Las llanuras del tránsito (43 page)

Cabalgaban a través de un campo abierto, bastante cerca del agua, cuando Jondalar obligó a Corredor a detenerse. Ayla y Whinney les imitaron. Él sonrió ante la expresión desconcertada de Ayla, pero antes de que ella hablase, la obligó a callar llevándose el índice a los labios, y señaló en dirección a un estanque de aguas claras. Al principio, ella no vio nada extraño; después, emergiendo sin esfuerzo de las profundidades verdosas, apareció una enorme y bella carpa dorada. Otro día, vieron varios esturiones en un lago; el gigantesco pez tenía sus buenos diez metros de longitud. Jondalar recordó un embarazoso incidente con la participación de un ejemplar de la misma especie del enorme pez. Pensó en contárselo a Ayla, pero luego cambió de idea.
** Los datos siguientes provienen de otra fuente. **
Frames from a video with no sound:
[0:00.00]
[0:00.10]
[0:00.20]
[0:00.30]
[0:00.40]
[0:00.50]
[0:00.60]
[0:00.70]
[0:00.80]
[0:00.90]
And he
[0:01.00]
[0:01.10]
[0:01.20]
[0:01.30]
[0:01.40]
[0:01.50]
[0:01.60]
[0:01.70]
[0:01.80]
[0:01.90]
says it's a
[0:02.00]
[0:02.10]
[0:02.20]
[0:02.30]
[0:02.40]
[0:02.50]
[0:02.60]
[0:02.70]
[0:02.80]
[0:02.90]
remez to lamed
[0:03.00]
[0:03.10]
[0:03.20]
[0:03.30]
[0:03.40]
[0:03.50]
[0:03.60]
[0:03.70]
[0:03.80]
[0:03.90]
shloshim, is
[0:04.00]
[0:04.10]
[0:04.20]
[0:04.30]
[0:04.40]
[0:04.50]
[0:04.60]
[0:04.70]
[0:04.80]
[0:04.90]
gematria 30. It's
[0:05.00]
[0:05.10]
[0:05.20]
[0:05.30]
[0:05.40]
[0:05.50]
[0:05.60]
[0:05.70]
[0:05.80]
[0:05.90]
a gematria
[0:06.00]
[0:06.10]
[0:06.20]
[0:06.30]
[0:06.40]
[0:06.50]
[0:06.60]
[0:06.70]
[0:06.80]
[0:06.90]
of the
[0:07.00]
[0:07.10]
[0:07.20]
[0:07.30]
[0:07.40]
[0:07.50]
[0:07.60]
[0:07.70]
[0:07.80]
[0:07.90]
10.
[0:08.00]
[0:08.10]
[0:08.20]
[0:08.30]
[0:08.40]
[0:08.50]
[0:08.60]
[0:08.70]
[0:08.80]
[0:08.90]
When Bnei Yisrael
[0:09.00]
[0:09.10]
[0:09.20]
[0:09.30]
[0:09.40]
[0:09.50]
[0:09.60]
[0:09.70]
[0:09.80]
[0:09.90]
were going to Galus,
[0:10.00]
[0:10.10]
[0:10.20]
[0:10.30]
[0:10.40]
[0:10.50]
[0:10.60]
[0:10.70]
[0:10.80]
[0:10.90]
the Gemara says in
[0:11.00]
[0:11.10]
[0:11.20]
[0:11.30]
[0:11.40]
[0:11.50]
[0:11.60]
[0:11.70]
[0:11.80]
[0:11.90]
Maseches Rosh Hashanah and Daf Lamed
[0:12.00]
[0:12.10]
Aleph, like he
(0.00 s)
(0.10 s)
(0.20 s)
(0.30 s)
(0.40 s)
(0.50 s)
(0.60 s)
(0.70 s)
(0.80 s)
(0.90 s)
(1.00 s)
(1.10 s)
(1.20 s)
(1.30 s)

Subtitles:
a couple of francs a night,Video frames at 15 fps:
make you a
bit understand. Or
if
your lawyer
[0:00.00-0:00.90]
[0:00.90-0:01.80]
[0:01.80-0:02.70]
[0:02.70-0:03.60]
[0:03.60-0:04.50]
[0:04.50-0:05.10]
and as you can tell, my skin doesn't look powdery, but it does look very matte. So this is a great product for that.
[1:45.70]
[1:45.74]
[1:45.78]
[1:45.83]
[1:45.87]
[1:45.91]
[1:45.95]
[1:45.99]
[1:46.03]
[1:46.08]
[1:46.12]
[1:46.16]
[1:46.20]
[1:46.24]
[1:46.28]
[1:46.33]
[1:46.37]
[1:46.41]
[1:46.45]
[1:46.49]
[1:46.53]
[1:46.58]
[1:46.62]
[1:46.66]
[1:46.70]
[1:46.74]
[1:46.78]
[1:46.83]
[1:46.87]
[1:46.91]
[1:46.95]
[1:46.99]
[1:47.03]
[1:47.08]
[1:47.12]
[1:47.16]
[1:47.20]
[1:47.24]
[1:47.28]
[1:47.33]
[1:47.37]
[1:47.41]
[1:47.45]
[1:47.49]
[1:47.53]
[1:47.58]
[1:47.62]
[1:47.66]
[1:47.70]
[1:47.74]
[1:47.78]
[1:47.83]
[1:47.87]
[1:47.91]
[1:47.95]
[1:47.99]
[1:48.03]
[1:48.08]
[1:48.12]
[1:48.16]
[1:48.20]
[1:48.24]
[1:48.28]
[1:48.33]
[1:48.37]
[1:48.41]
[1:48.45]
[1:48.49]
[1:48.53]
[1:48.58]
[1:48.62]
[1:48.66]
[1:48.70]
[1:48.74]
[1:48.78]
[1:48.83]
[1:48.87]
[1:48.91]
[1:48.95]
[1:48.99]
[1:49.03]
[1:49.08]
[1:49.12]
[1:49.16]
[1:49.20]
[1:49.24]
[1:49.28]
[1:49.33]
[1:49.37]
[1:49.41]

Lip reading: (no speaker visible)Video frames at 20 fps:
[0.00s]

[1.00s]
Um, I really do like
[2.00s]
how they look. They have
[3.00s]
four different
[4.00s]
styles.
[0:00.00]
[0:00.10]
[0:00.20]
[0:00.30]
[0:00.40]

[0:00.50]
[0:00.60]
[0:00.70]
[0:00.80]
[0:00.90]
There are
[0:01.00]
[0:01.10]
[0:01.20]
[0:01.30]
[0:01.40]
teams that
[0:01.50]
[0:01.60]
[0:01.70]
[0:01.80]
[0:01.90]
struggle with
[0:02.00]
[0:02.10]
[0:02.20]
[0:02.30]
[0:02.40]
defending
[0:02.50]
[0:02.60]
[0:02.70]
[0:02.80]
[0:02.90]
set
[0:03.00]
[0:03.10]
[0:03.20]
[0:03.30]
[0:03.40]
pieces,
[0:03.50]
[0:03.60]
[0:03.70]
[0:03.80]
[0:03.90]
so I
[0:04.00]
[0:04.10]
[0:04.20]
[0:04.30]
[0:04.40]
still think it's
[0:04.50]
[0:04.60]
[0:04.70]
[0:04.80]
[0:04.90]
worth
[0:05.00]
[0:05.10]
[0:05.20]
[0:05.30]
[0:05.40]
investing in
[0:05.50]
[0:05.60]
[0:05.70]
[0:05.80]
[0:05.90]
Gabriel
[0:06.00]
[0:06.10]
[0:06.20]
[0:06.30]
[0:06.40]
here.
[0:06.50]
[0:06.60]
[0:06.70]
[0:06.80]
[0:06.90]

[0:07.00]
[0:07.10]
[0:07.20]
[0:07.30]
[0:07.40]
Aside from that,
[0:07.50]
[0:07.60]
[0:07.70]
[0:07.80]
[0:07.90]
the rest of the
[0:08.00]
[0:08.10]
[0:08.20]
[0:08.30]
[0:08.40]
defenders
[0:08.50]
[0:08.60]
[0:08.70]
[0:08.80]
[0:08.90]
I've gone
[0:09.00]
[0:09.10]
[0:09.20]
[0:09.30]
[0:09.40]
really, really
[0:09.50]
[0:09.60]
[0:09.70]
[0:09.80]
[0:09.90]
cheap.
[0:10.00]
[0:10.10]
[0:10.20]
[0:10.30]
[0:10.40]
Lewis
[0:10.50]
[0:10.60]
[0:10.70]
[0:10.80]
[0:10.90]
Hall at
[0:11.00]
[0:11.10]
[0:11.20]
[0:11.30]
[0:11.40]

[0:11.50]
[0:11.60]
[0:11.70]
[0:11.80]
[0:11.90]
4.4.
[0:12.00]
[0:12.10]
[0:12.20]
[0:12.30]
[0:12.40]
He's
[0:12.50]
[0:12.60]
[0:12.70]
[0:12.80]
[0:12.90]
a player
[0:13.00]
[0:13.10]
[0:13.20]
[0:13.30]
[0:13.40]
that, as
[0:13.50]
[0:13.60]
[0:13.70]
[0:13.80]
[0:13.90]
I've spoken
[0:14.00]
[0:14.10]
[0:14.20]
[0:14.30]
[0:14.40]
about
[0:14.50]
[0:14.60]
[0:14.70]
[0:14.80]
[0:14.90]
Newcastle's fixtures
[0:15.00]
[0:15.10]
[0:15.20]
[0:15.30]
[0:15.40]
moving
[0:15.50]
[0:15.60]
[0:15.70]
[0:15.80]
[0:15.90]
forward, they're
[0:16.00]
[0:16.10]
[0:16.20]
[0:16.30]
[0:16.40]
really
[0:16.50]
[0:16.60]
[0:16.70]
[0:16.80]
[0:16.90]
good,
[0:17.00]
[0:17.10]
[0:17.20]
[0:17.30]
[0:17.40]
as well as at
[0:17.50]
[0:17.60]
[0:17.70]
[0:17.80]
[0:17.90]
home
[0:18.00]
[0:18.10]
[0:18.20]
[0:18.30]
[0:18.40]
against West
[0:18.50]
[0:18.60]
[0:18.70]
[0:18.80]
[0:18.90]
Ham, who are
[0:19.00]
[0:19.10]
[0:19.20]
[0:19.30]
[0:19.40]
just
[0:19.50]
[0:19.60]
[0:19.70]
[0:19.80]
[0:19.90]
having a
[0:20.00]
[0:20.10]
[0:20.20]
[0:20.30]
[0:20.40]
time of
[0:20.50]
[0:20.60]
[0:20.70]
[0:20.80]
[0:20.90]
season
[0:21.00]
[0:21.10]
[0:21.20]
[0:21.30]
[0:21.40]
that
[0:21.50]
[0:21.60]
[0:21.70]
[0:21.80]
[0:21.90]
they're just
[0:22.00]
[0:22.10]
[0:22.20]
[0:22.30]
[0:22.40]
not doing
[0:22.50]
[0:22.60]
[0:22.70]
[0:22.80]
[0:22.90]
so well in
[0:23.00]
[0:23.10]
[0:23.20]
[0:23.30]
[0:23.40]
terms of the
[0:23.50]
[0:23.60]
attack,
Los lechos de juncos, los lagos y los estanques distribuidos a lo largo del curso irregular del río invitaban a las aves a anidar, y las grandes bandadas de pelícanos se deslizaban aprovechando las corrientes ascendentes del aire cálido; apenas necesitaban batir las anchas alas. Los sapos y las ranas comestibles entonaban los coros vespertinos y a veces servían para una comida. Los pequeños lagartos que brincaban sobre las orillas fangosas no atraían la atención de los viajeros, que en general evitaban las serpientes.

Al parecer, había más sanguijuelas en aquellas aguas, y por eso Ayla y Jondalar se mostraban más cautelosos y selectivos cuando deseaban echarse a nadar, si bien la joven estaba intrigada por las extrañas criaturas que se adherían a sus cuerpos y les extraían sangre sin que ellos se percataran. Sin embargo, las criaturas más pequeñas eran las que más mortificaban. A causa de la proximidad del pantano, había también insectos molestos, al parecer más que antes, cuyas diferentes especies obligaban a veces a los humanos y a los animales a introducirse en el río para encontrar cierto alivio.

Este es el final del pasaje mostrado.